These days of Covid-19 have certainly changed the way our society operates – and the way we train at the Dojo is no exception. Zoom lessons, while cool, allow us to scratch an itch and spend time together virtually but they are no substitute for in-person training. And they certainly don’t replace face-to-face camaraderie. I was reminded of this as I visited some students at their homes earlier this month to deliver new belts and rank certificates. It was very nice to people in person.
The silver lining is this: our new routine allows us to experience a Japanese concept that often eludes us in our modern, North-American rat-race lifestyle: Kimochi.
Kimochi (気持ち) loosely translates as “good feelings”. As is the case with many Japanese phrases, a quick definition is often enough to satisfy our over-simplified, North-American view of the world but it does not do the concept justice. Kimochi is more about deep and reciprocal, appreciation (for one another) thus creating a positive, feel-good relationship. Allow me to illustrate:
Many old, established, traditional Japanese Dojo (in Japan) do not collect fees. The Sensei teaches and the students learn – that’s it. Students show their appreciation in various ways. Some pay cash – no fixed amount – people give what they can; some bring food or drink; some bring gifts; some help with maintenance in the Dojo; some babysit Sensei’s kids; some help by leveraging their own profession by providing medical services, legal help, billboard space, etc. I have even heard of a lady bringing Sensei an origami bird at each class because that was all she could afford. The Sensei, in exchange, gives of himself (or herself) by sharing experience and knowledge in the hopes of enhancing students lives through karate.
This way, everyone “feels good”.
This falls squarely into my teaching philosophy. As I have stated many times, the karate is free. It is a gift I have received from my Sensei and I gladly pass it on to you. The fees you pay do not pay for karate – they pay for the Dojo. Your fees allow us to keep the lights on, keep the heat on, pay the rent, buy the mats, and cover Bob’s medical expenses thus making it possible for me to share with you that which has been given to me.
Of course, in North-American society, we are accustomed to pay for services.
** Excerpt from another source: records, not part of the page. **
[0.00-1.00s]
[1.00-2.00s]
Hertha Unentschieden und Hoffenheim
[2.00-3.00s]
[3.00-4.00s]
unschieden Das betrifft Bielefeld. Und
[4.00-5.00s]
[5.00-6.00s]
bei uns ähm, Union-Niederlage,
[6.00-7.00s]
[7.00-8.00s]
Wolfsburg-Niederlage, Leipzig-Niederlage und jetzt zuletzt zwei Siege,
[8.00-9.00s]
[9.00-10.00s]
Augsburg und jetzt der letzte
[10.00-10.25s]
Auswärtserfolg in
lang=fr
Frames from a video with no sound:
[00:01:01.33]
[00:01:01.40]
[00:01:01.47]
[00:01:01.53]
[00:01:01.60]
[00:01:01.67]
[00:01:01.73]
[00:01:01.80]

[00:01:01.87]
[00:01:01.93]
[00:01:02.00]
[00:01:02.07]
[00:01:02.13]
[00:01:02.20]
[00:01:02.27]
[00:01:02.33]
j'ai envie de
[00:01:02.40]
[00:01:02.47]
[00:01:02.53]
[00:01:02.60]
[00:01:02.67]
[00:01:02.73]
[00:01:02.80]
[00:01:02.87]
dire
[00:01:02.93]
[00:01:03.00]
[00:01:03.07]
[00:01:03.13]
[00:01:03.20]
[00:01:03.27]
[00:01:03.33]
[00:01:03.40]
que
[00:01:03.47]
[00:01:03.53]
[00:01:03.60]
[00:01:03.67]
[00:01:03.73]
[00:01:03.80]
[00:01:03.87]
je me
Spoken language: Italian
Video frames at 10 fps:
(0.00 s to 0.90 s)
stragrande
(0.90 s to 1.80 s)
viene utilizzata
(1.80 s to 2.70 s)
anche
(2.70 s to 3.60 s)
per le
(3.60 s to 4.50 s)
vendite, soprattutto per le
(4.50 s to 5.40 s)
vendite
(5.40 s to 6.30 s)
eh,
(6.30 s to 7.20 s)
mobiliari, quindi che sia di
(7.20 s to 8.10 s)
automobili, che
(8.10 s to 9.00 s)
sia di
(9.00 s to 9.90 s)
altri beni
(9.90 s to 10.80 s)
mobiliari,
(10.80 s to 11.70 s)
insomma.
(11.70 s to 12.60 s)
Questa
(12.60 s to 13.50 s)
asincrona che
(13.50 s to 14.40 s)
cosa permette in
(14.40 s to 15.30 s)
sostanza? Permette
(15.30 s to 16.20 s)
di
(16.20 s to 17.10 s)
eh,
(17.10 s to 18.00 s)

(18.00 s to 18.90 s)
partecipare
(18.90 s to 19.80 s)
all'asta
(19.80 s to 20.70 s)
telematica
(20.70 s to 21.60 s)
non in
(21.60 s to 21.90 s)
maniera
Often, the first question I get when talking to a potential student is “how much is it?”. Such a conversation would never take place in those old Japanese dojos. The student would simply show up, train, and give what they felt was appropriate.
I always felt that such a system in Canada would only result in closed dojos and starving Senseis. But Covid-19 has proved me wrong. Fees at the Fink Dojo have been suspended since April 1 yet students have continued to support the Dojo through fees, gifts, and, most importantly, continued training. This allows us to maintain the facility thus providing us with a place to return to for training when restrictions are lifted – the alternative would be a stack of mats in my garage which would irritate my wife to no end. Perhaps we are closer to being Japanese than I thought.
Thank you for your dedication to our Dojo.